(Records from a data source)
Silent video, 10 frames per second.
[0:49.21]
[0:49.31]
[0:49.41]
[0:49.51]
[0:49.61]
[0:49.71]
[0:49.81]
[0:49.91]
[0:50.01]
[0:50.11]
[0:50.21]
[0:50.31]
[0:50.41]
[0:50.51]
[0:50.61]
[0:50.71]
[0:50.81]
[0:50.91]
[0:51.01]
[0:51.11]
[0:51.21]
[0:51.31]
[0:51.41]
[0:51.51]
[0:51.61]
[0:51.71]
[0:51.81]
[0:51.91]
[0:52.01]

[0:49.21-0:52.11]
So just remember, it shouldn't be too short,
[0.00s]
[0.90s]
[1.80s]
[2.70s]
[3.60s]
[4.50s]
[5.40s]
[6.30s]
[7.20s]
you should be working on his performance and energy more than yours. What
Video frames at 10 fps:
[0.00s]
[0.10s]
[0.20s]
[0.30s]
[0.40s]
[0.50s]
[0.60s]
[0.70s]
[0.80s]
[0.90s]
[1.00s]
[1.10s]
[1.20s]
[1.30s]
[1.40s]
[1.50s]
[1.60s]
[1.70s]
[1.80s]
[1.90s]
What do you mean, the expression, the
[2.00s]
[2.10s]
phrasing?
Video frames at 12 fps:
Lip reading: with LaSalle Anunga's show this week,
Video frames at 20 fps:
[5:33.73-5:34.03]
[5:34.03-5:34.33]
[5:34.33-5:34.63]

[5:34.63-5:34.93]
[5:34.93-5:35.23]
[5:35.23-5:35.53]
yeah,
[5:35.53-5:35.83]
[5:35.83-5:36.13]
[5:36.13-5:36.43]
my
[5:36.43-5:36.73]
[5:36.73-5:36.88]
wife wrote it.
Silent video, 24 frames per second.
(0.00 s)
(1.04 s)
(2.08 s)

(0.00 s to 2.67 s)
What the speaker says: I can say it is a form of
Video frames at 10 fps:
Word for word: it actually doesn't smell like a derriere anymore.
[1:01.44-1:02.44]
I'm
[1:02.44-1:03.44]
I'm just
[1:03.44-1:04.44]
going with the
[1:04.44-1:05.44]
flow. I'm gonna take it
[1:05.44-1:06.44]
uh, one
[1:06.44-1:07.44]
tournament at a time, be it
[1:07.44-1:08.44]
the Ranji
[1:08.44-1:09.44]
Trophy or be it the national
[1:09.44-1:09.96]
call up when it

> Task to complete
From the data above, copy out every line with the string "second" in it.

> Solution for this problem
Silent video, 10 frames per second.
Silent video, 24 frames per second.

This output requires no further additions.